──────── Records supplied ────────

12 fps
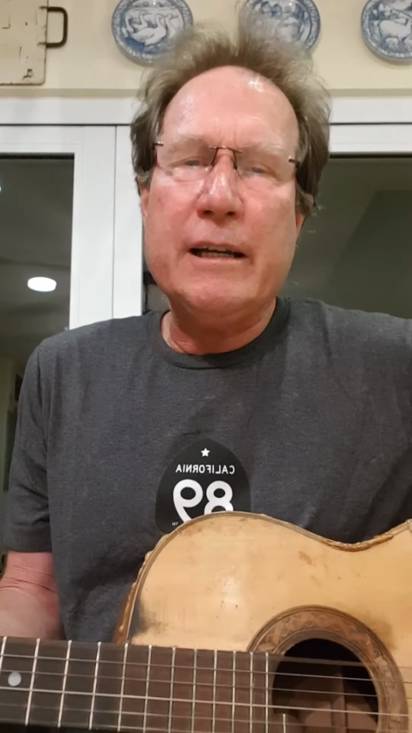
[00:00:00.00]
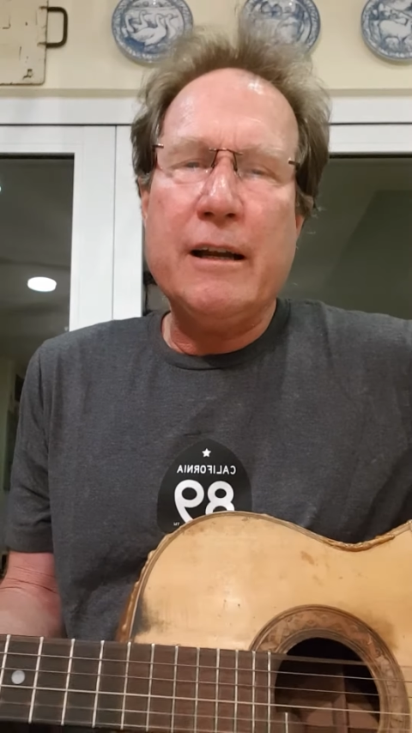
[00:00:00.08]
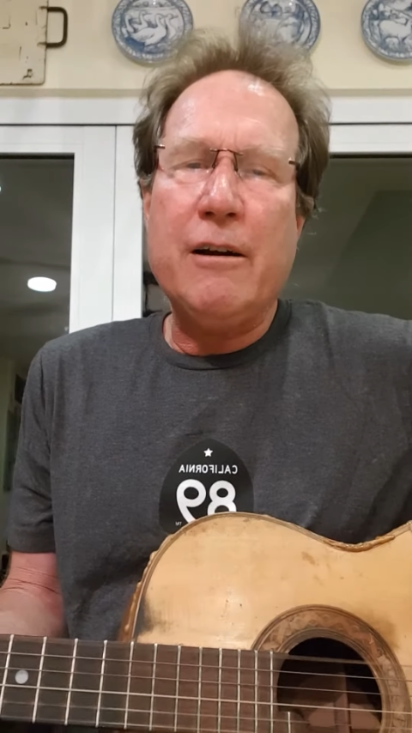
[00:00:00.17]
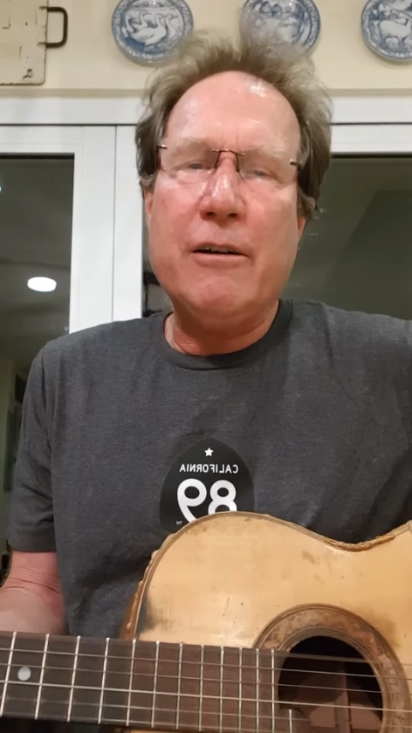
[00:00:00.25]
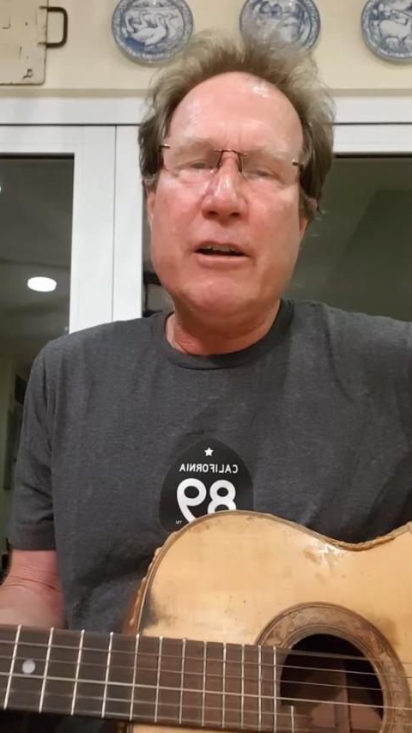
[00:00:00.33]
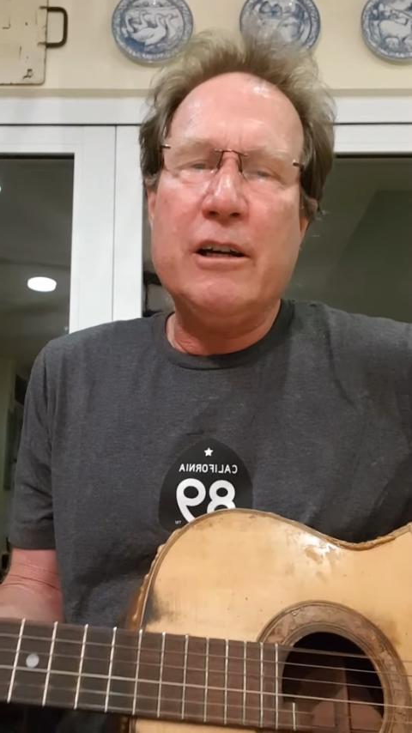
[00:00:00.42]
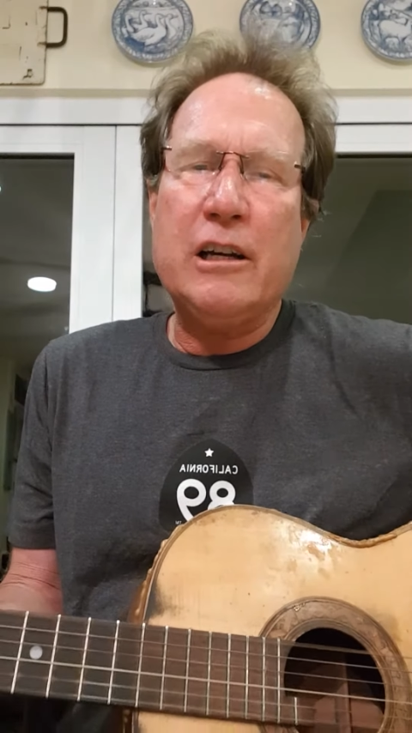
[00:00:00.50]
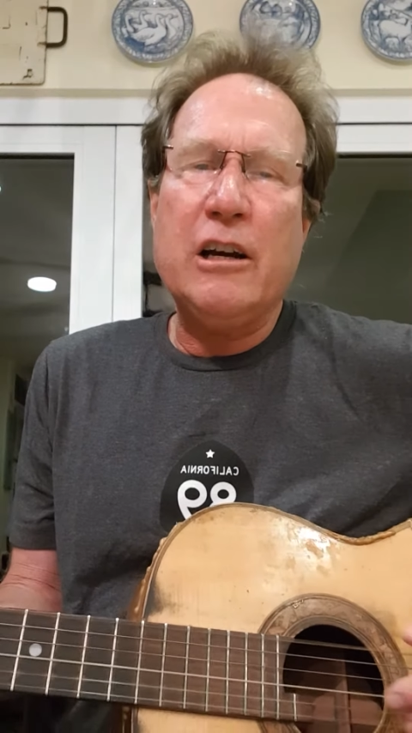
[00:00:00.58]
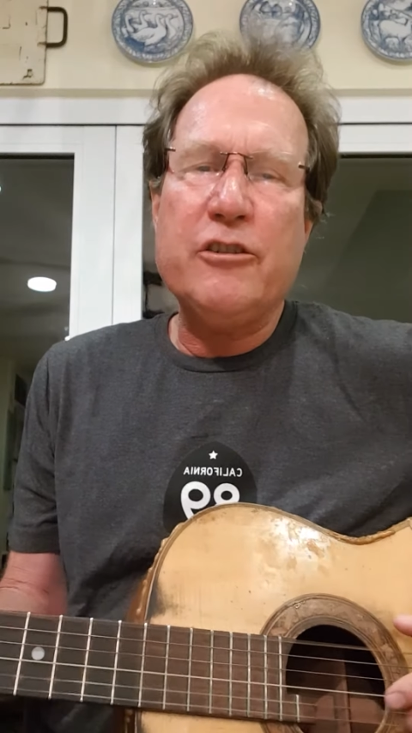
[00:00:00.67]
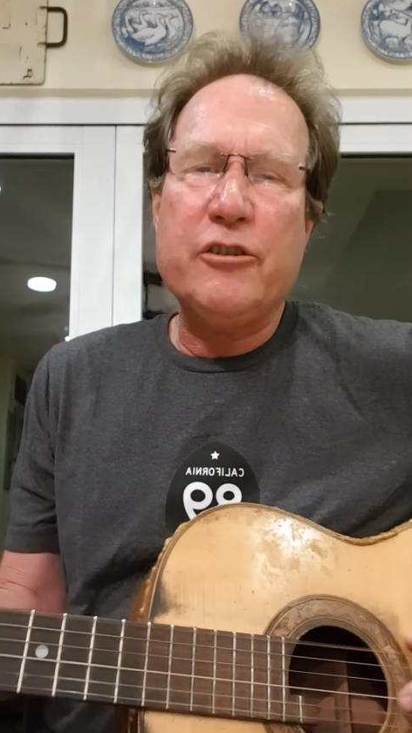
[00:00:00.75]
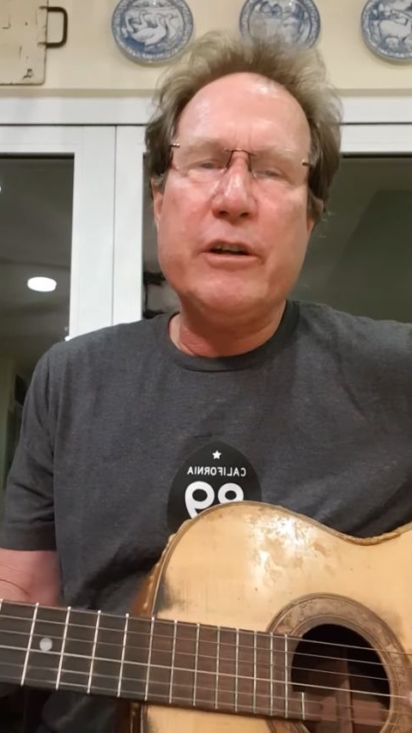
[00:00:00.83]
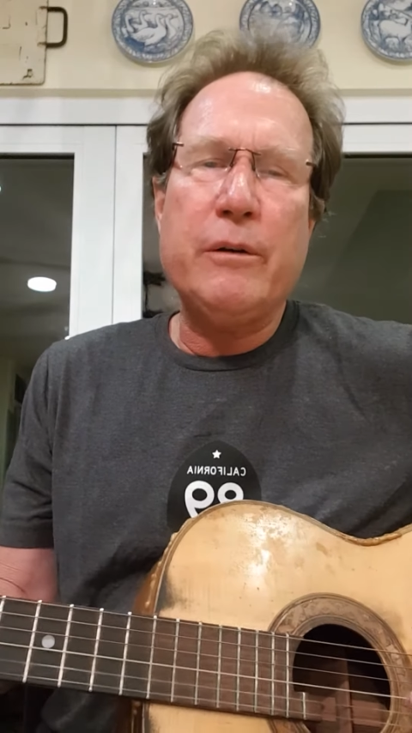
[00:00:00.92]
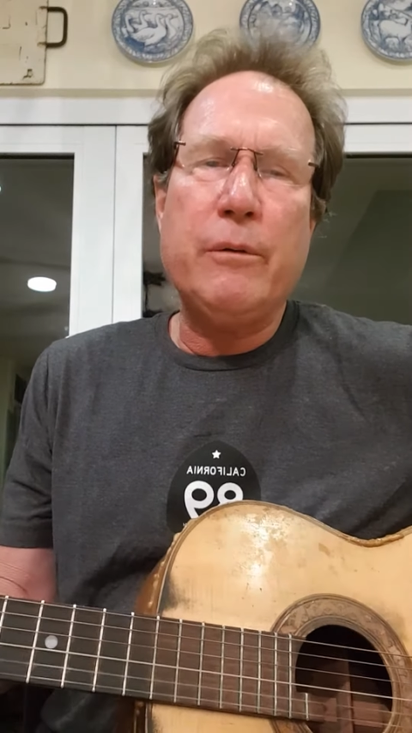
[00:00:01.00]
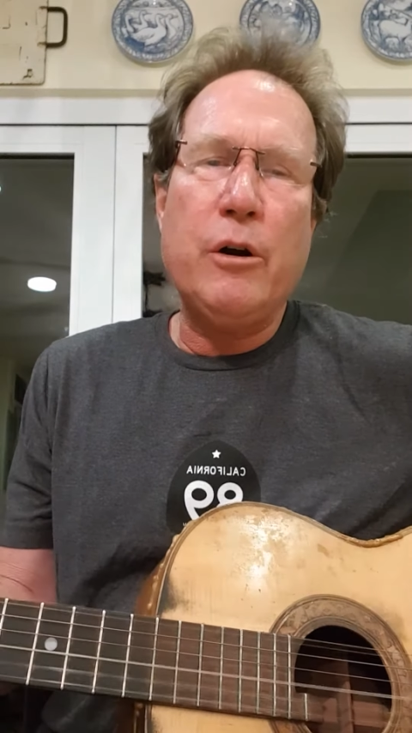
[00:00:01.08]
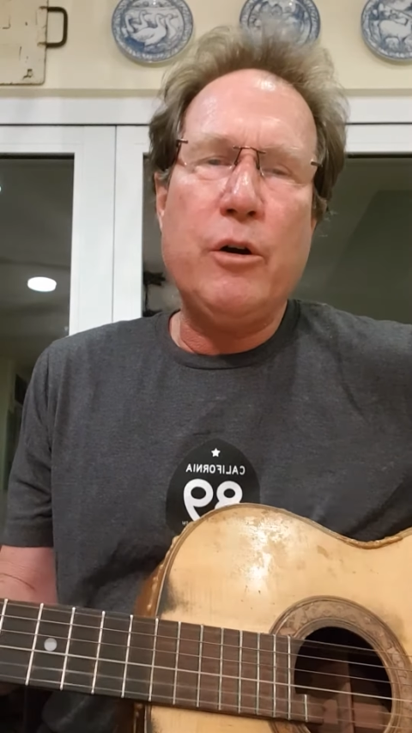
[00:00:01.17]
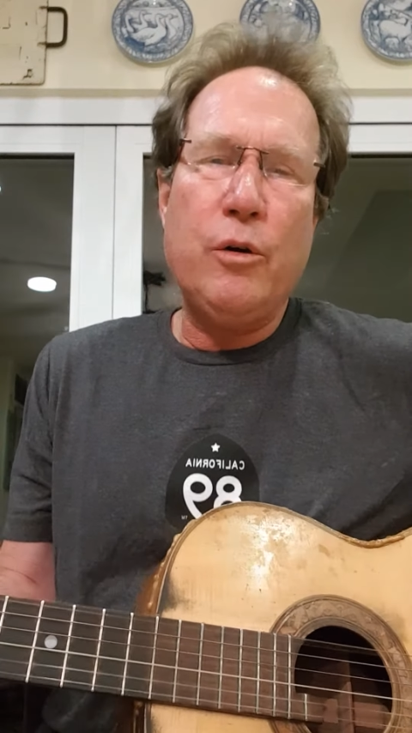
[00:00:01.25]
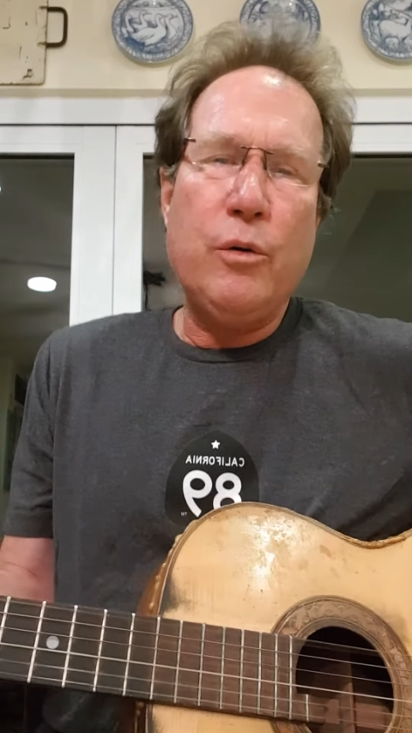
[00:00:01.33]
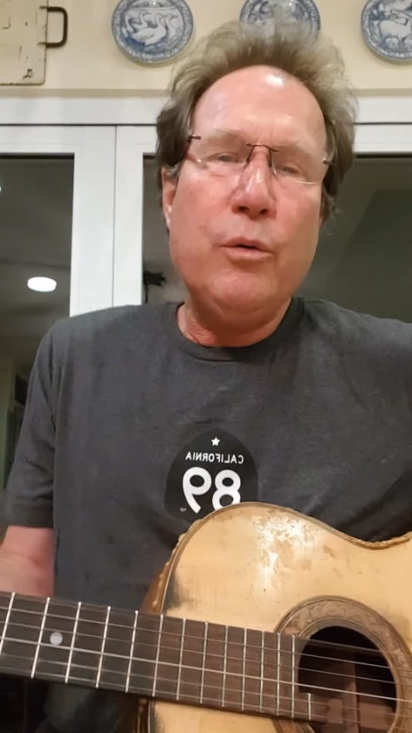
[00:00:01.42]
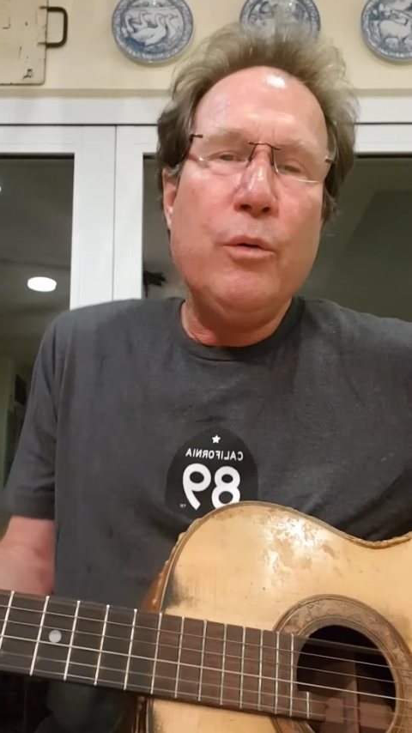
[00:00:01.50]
on a country road.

────────

Return the whole listing, word for word, and leave out every picture.

* [Answer to this problem]:
12 fps
[00:00:00.00]
[00:00:00.08]
[00:00:00.17]
[00:00:00.25]
[00:00:00.33]
[00:00:00.42]
[00:00:00.50]
[00:00:00.58]
[00:00:00.67]
[00:00:00.75]
[00:00:00.83]
[00:00:00.92]
[00:00:01.00]
[00:00:01.08]
[00:00:01.17]
[00:00:01.25]
[00:00:01.33]
[00:00:01.42]
[00:00:01.50]
on a country road.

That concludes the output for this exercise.